_Exercise material_:
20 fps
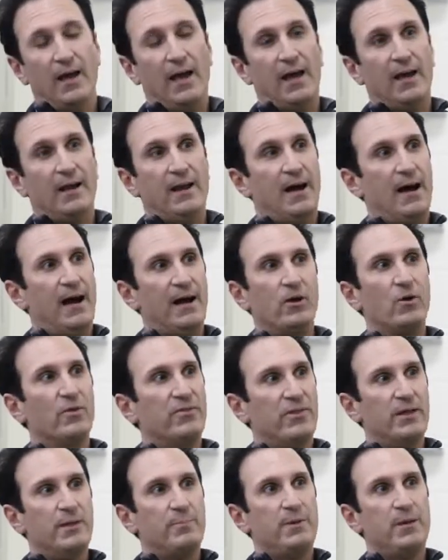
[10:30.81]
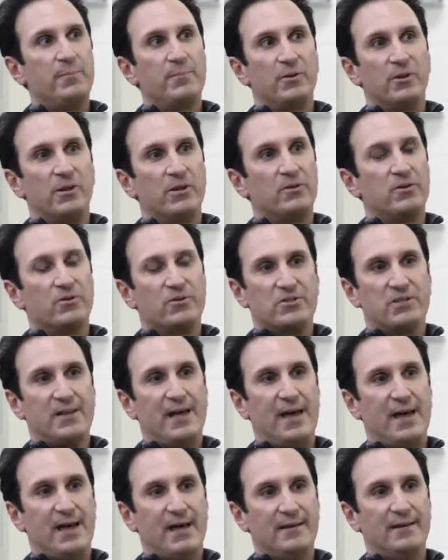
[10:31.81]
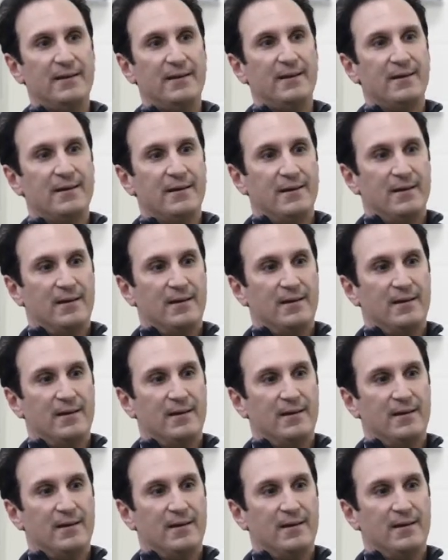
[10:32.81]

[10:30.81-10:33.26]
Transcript: And I don't think people understand,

_What the exercise asks_:
Could you reproduce every record above exactly, leaving out any pictures?

_Response below_:
20 fps
[10:30.81]
[10:31.81]
[10:32.81]

[10:30.81-10:33.26]
Transcript: And I don't think people understand,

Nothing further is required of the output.